When I said this book is a brain-bender, I wasn’t exaggerating. Firstly, there’s all the ideas that got introduced during White Space. That book-worlds can yield real people. That characters in books can create characters of their own and in turn become real. That real people can have pieces of themselves put into characters in books and thus share a deep link with them. That time is an illusion. That’s all still in there, and is fundamental to understanding what’s going on. Then you add in a tweak on dissociative identity disorder, the question of whether characters are more real than the people who created them, and whether or not I as the reader am even real or whether Ilsa Bick is still writing me!

(No, seriously, I actually had a moment during this book where I doubted my own reality. The Dickens Mirror may go down in my personal history as the only novel to give me an existential crisis.)

Then it goes on to get even more meta with the ending, when Emma is sitting in a bookstore listening to an author talk about her new novel, The Dickens Mirror, and how it plays with multiverse theory, and Emma thinks that she hates it when characters in books have the same name as her. And while it’s a lovely little tongue-in-cheek scene, it also begs the question as to whether or not that Emma is the primary Emma, or whether that’s even an applicable question because of course she can’t be, she’s just a character in the book I’m reading, OH WAIT MY BRAIN HURTS AGAIN!

This is what you’re in for when you read this series. And I strongly recommend you do. It’s phenomenal, one of the best YA series to come along in years, and tragically underappreciated because it involves a highly complex plot that many people just don’t seem to be able to wrap their heads around. It’s not a light read. It may require you to keep notes so that the converging plotlines and multi-dimensional versions of characters keep making sense. It’s the kind of series you read when you want something utterly out of the ordinary, something to challenge you and your fundamental beliefs about reality and the nature of being. It introduces some advanced ideas that aren’t simple to comprehend and are even more difficult to apply.

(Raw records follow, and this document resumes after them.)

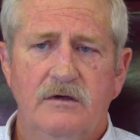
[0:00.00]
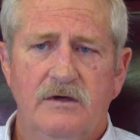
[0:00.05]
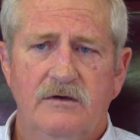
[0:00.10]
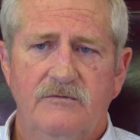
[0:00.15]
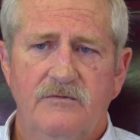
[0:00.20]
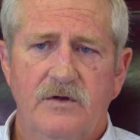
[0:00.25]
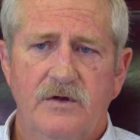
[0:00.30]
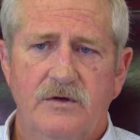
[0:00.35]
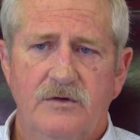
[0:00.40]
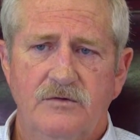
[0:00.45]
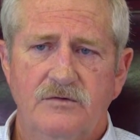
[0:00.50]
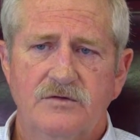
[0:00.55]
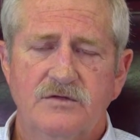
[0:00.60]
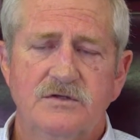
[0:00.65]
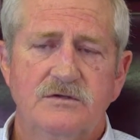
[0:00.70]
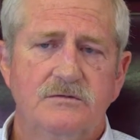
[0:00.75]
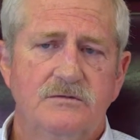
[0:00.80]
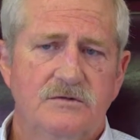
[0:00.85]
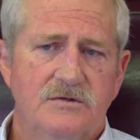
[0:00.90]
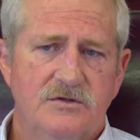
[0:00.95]
of
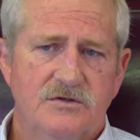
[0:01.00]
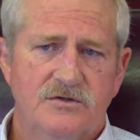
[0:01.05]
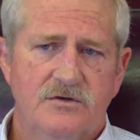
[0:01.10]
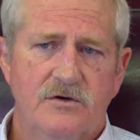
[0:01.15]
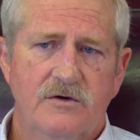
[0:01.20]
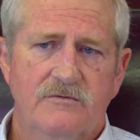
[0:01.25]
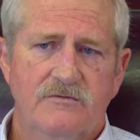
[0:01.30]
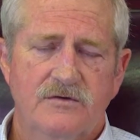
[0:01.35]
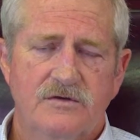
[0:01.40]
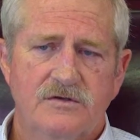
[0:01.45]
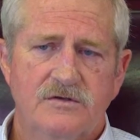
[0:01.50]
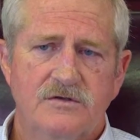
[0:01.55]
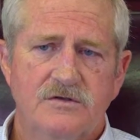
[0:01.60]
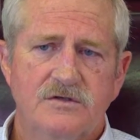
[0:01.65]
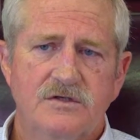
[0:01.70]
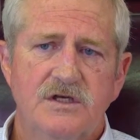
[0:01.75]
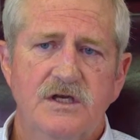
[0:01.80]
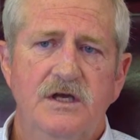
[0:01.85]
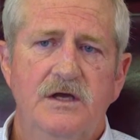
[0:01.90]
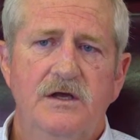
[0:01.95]
those
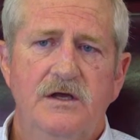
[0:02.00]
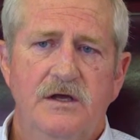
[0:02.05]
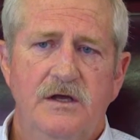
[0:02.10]
services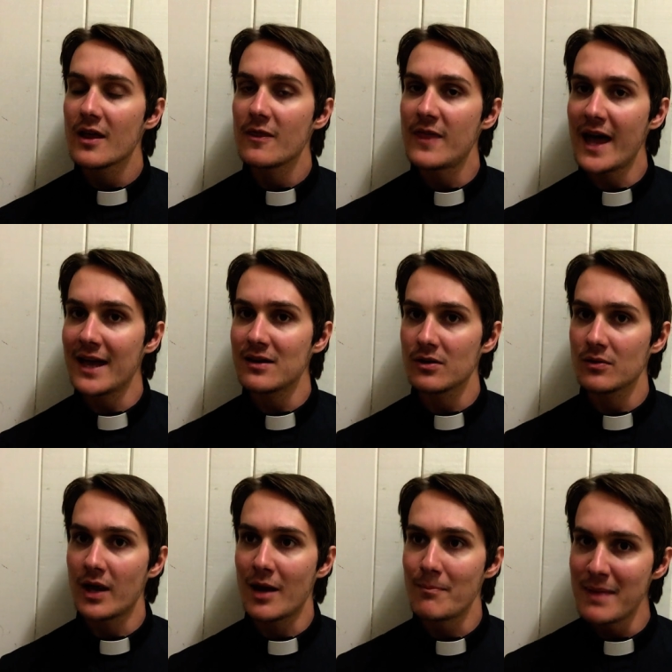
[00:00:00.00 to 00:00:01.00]
that
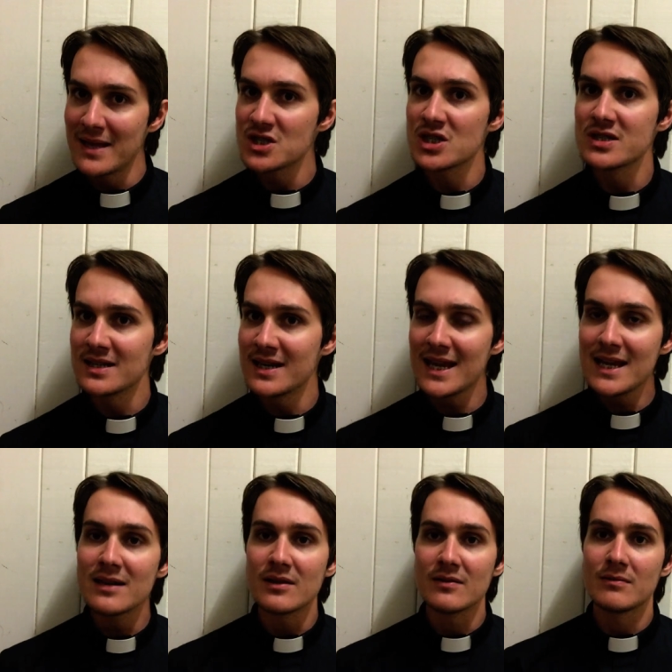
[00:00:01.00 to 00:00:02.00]
are mentioned in
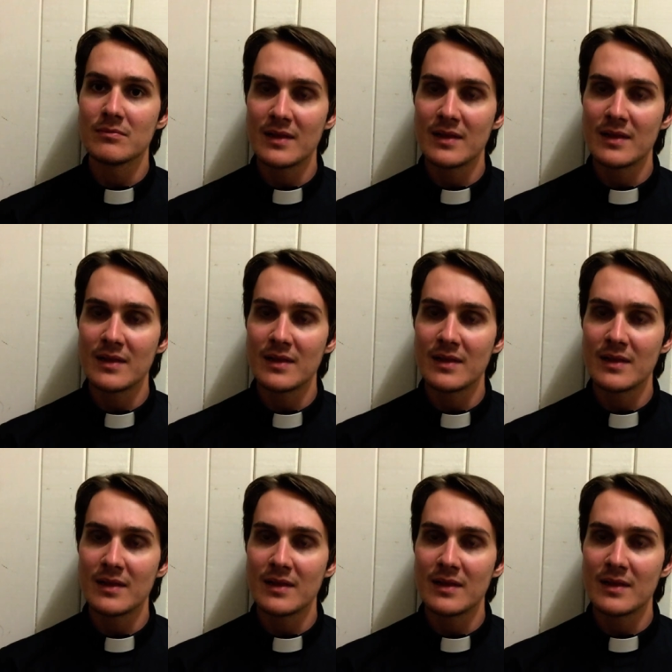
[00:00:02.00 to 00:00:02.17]
Eden.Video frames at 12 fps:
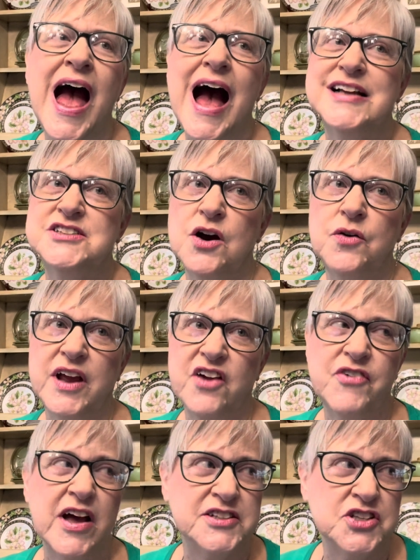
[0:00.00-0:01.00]
If
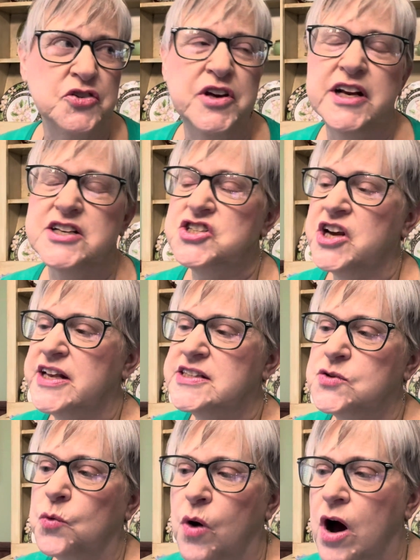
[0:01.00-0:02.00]
I do get a chance
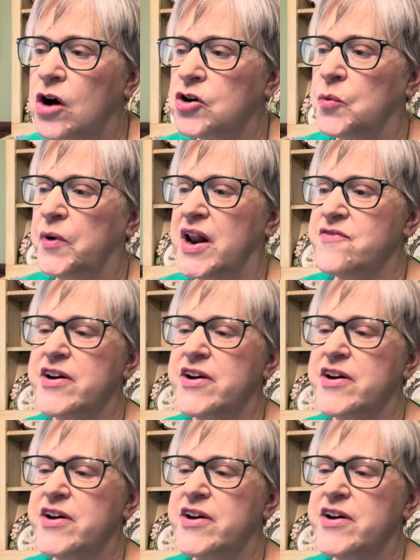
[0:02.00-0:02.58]
to walk or whatever,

But here’s the thing. If you can fall into the right headspace, throw aside your understanding of reality and just let the story carry you along, it still all makes sense. It’s a mind-twister for certain, but it’s still a cohesive story that gets a solid conclusion within the boundaries it sets for itself. It’s not trite. It’s disturbing on multiple levels, both with stomach-churning imagery and thought-churning quantum theory. I think it works best for people who already know how to look at the world sideways, who look at life from different angles and who don’t just accept things as they are because that’s what everyone says is so. It’s for people who love to ask questions and be challenged by the answers. And it’s a series with amazing reread potential, something with earlier scenes you can probably read completely differently when you already know the truth.

I can’t recommend White Space and The Dickens Mirror enough, I really can’t. Bick works wonders here, true wonders, and I have immense respect for someone who can sit down and hold this entire story in their head while writing it out. Take your time with this one, let the amazing characters and the outstanding story sweep you away, keep copious notes, and enjoy the ride. I’ve found a gem among gems, a novel with wide cross-genre appeal, and while it may take some getting used to, it’s worth every last second.